● Problem to solve: Retype, exactly and with both ends included, the lines below from the one containing "(8.00 s to 9.00 s)" through the end; omit the pictures.

● Information:
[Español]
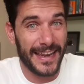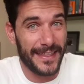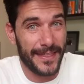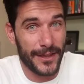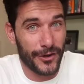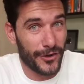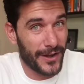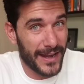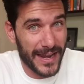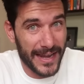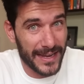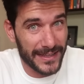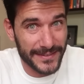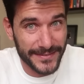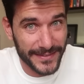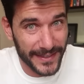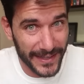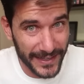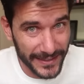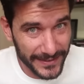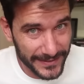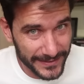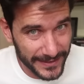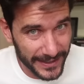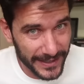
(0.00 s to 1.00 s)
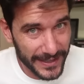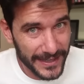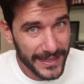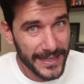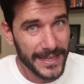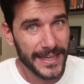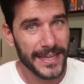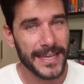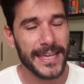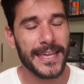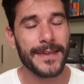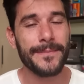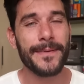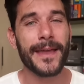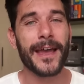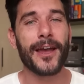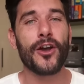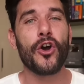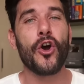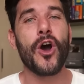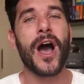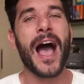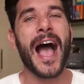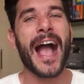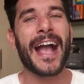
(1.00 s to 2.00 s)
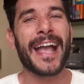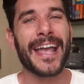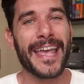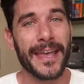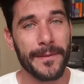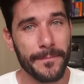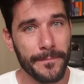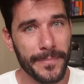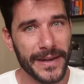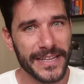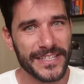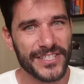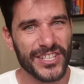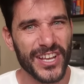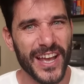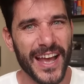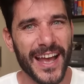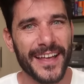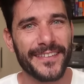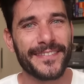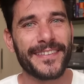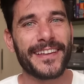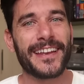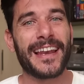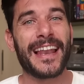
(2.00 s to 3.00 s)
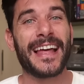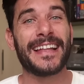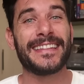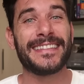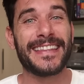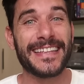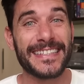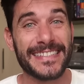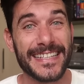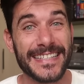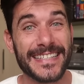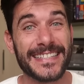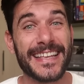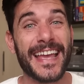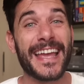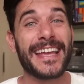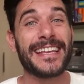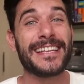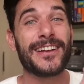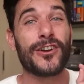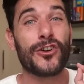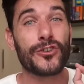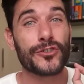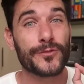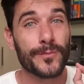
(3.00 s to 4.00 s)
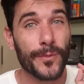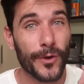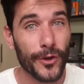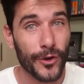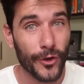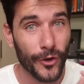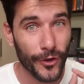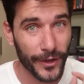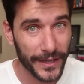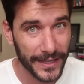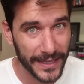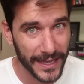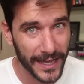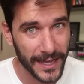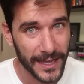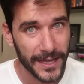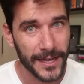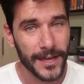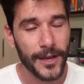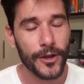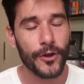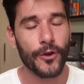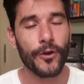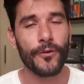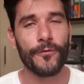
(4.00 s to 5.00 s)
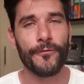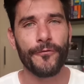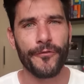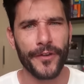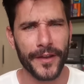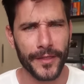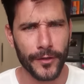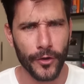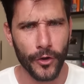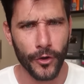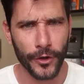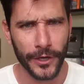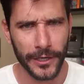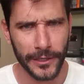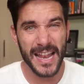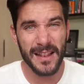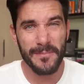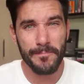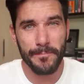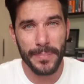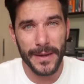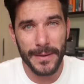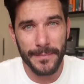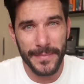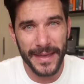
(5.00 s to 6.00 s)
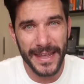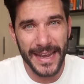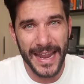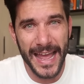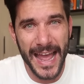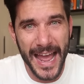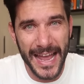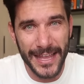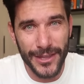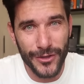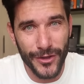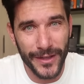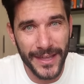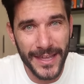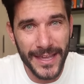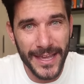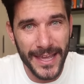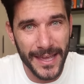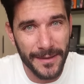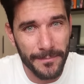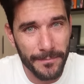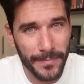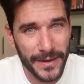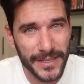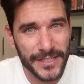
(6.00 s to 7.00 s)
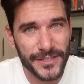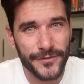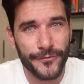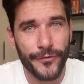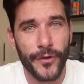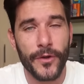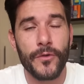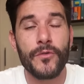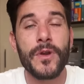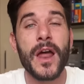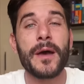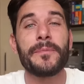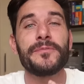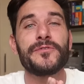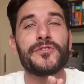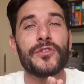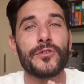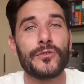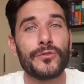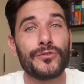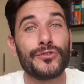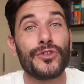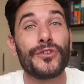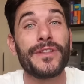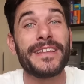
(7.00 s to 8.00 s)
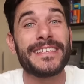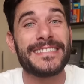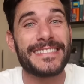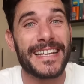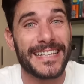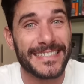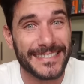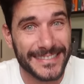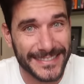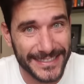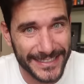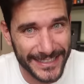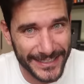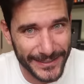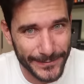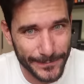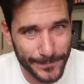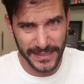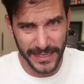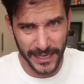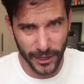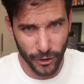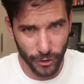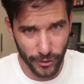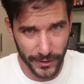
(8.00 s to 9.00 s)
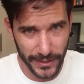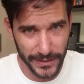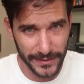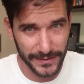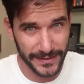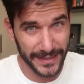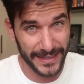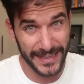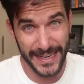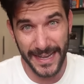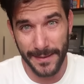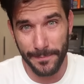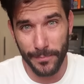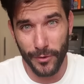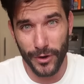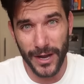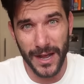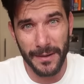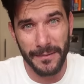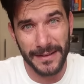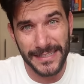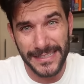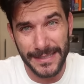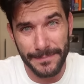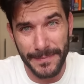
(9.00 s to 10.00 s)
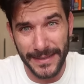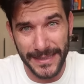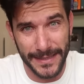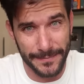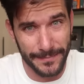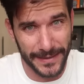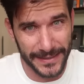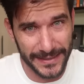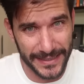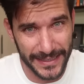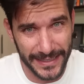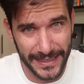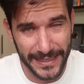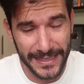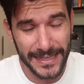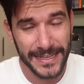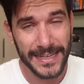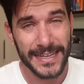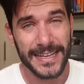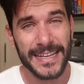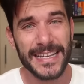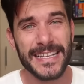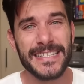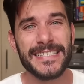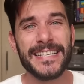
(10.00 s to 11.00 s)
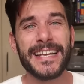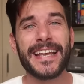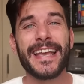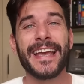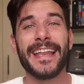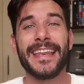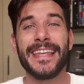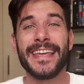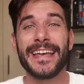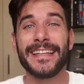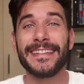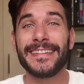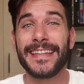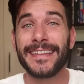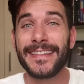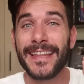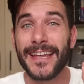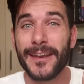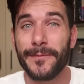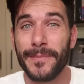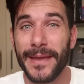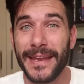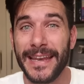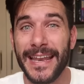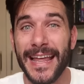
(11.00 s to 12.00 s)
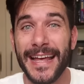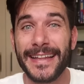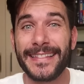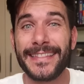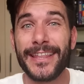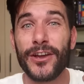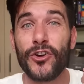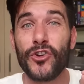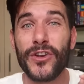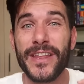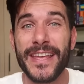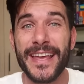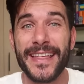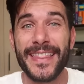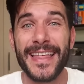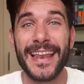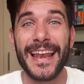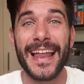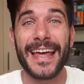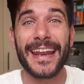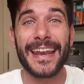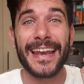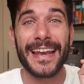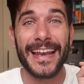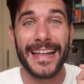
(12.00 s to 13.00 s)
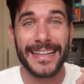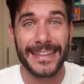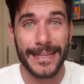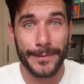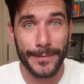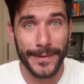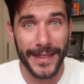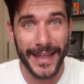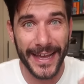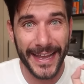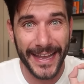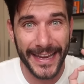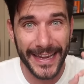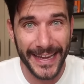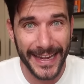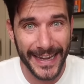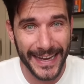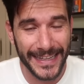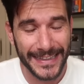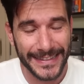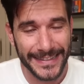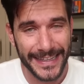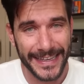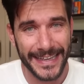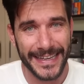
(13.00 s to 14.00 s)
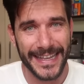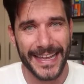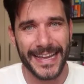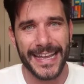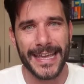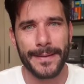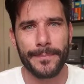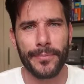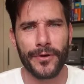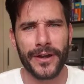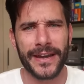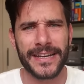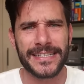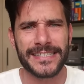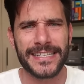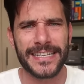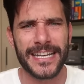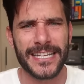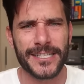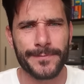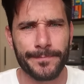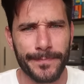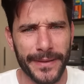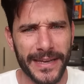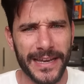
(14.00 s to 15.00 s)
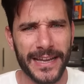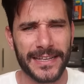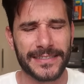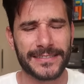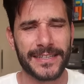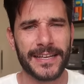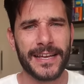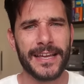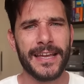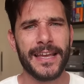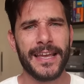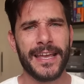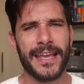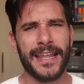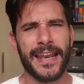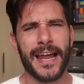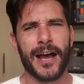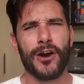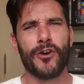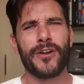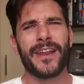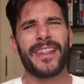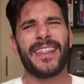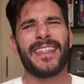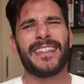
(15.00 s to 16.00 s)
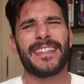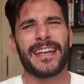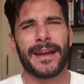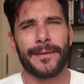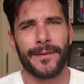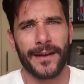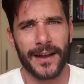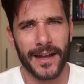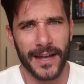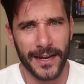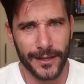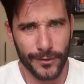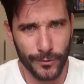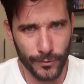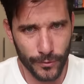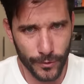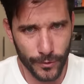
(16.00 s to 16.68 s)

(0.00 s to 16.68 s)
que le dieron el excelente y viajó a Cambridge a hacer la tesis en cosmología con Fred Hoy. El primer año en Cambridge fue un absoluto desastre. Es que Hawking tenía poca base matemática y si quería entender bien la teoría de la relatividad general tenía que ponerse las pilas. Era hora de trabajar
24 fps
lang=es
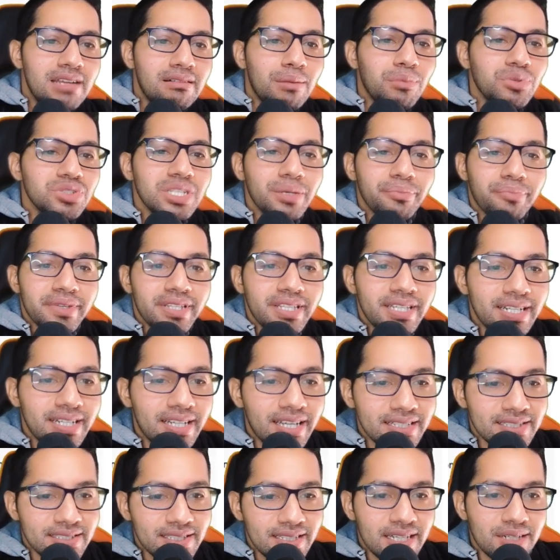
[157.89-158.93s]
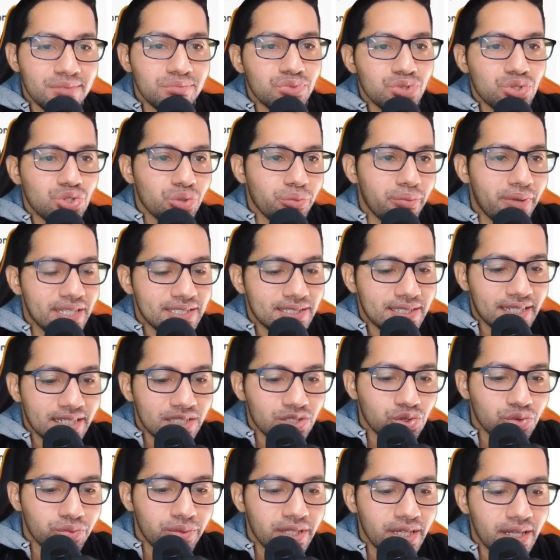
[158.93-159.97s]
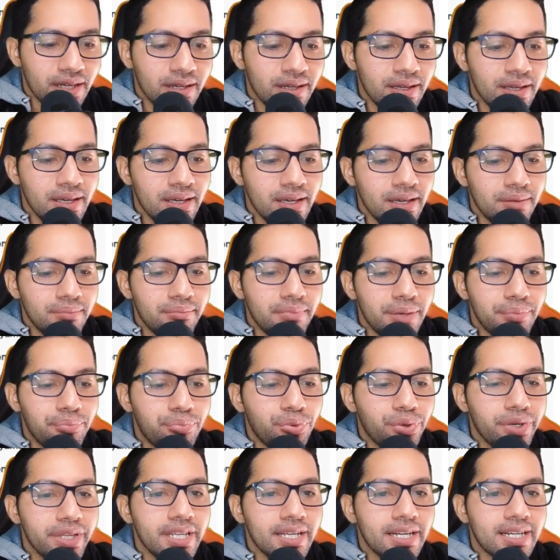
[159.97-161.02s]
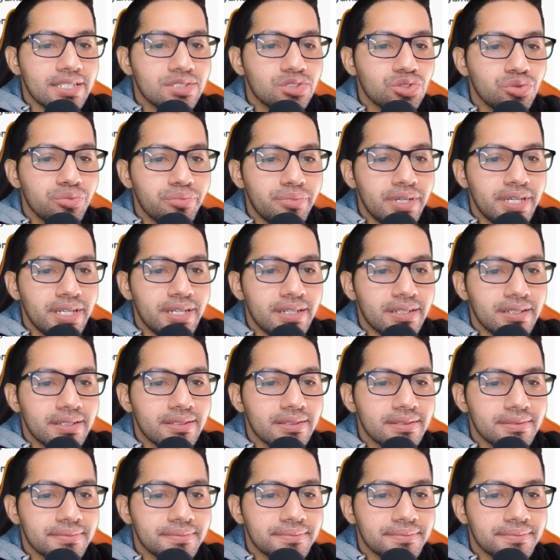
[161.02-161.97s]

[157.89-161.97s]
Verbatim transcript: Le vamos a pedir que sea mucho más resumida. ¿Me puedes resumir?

● Solution to this problem:
(8.00 s to 9.00 s)
(9.00 s to 10.00 s)
(10.00 s to 11.00 s)
(11.00 s to 12.00 s)
(12.00 s to 13.00 s)
(13.00 s to 14.00 s)
(14.00 s to 15.00 s)
(15.00 s to 16.00 s)
(16.00 s to 16.68 s)

(0.00 s to 16.68 s)
que le dieron el excelente y viajó a Cambridge a hacer la tesis en cosmología con Fred Hoy. El primer año en Cambridge fue un absoluto desastre. Es que Hawking tenía poca base matemática y si quería entender bien la teoría de la relatividad general tenía que ponerse las pilas. Era hora de trabajar
24 fps
lang=es
[157.89-158.93s]
[158.93-159.97s]
[159.97-161.02s]
[161.02-161.97s]

[157.89-161.97s]
Verbatim transcript: Le vamos a pedir que sea mucho más resumida. ¿Me puedes resumir?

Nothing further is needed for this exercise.